Bu dünya sanki bir resim atölyesi gibi.
Bu atölyeye girmek bizim elimizde değil belki fakat nasıl çıkacağımıza biz karar veririz.
Atölyenin belli başlı kuralları var.
Azami gözlem, keskin bakış, detayları görme, temiz çalışma, işine odaklanma, malzemeyi iktisatlı kullanma, başkasının işine/eserine müdahale etmeme bu kuralların başında geliyor.
Herkesin elinde ya bir fırça veya bir kalem.
Herkes kabiliyeti oranında bir resim yapmaya uğraşıyor.
Kimi farklı renklerdeki boyaları tuvaline sürerek, kimisi de bir tek kara kalemle farklı desenler çizerek.
Hiç kimse gördüğünden veya görebildiğinden farklı bir resim yapamaz.
Ve herkesin bakışı farklı olduğu için gördüğü de farklı olmakta, dolayısıyla tuvaline aktardığı da bambaşka olmaktadır.
Kimisi bir bakışta bütün detayları görür, kimi de günlerce baksa hiç bir detay bulamaz baktığında.
Sonuçta herkes kendi resmi için emek harcıyor bu atölyede.
Elbette herkes en güzel eseri ortaya koymaya çabalıyor.
Bu atölyede işin ciddiyetinde olmayan çıraklar yok değil tabii.
Bu haylaz çırakların bir kısmı zamanla ortama uyum sağlayıp kendi çaplarında eserler verirler.
Bazı haylazlar ise iflah olmaz mizaçlarıyla kendileri hiç bir eser üretmediği gibi bazılarının da eser üretmelerine engel olur veya yapılan eserleri bozarlar.
İşte bu haylazlara aldırış etmeyen, kendi resmine odaklanan kişiler güzel eserler ortaya koyarlar.
Bir de kopyacılar var burada.
Onlar özgün eserler çıkarmasalar da yine bir şeyler yapıyorlar.

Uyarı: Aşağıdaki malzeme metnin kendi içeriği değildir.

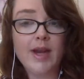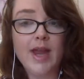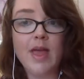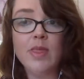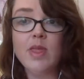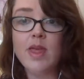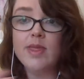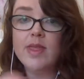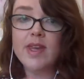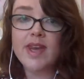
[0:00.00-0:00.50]
And
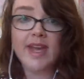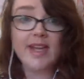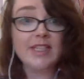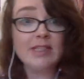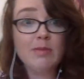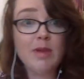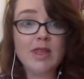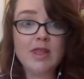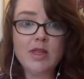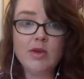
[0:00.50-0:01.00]
then the next
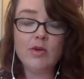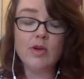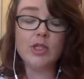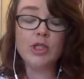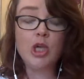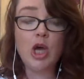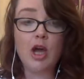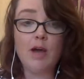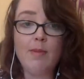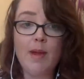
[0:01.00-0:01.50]
month you can
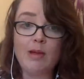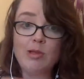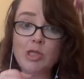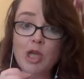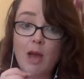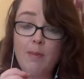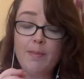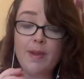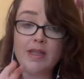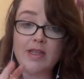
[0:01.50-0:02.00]
talk about
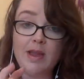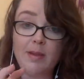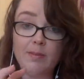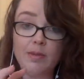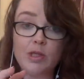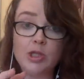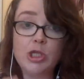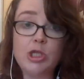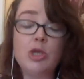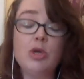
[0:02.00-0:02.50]
topic number
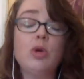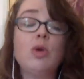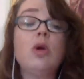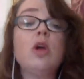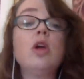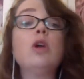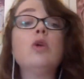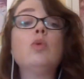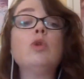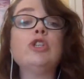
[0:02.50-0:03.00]
2,
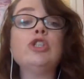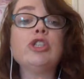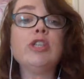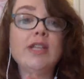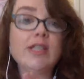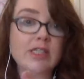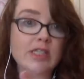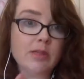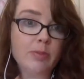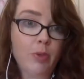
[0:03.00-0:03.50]
which
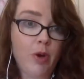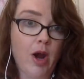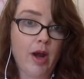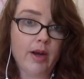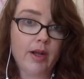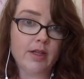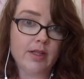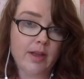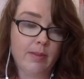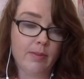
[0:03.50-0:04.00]
leads to
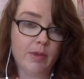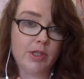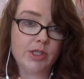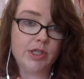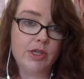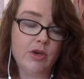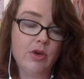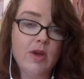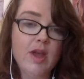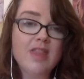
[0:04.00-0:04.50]
product number
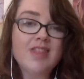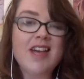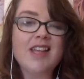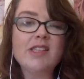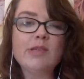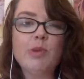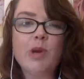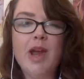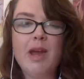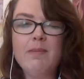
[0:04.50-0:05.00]
2. That's
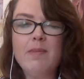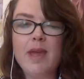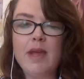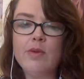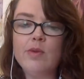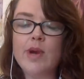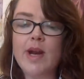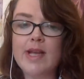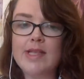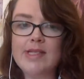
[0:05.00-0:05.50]
what I mean
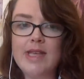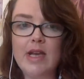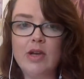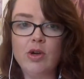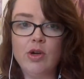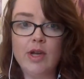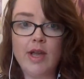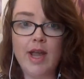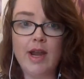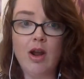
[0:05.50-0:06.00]
when I say
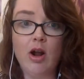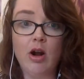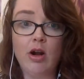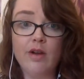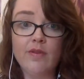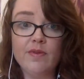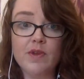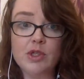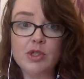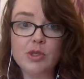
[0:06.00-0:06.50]
create
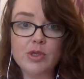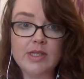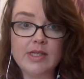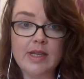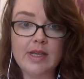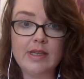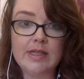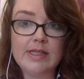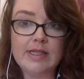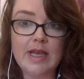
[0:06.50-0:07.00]
artificial
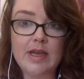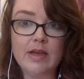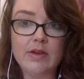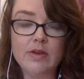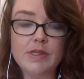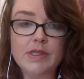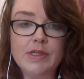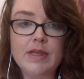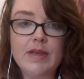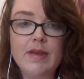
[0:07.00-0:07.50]
sales
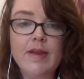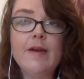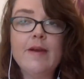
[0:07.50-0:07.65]
cycles.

Özgün eser çıkarmak elbette herkesin harcı değil.
İşte hep böyledir bu dünya kurulalı beri.
Kim ne eser üretiyorsa onunla anılır ve onun kıymeti kadar yaşar.
Hiç bir eser üretmeyenler mi?
Çıktıktan sonra bir daha dönüşü olmayan bu atölyede onlar hiç yaşamamış sayılacaklar.
Baksanıza binlerce yıllık mazisi olan insanlık tarihinden hala kimler yaşıyor?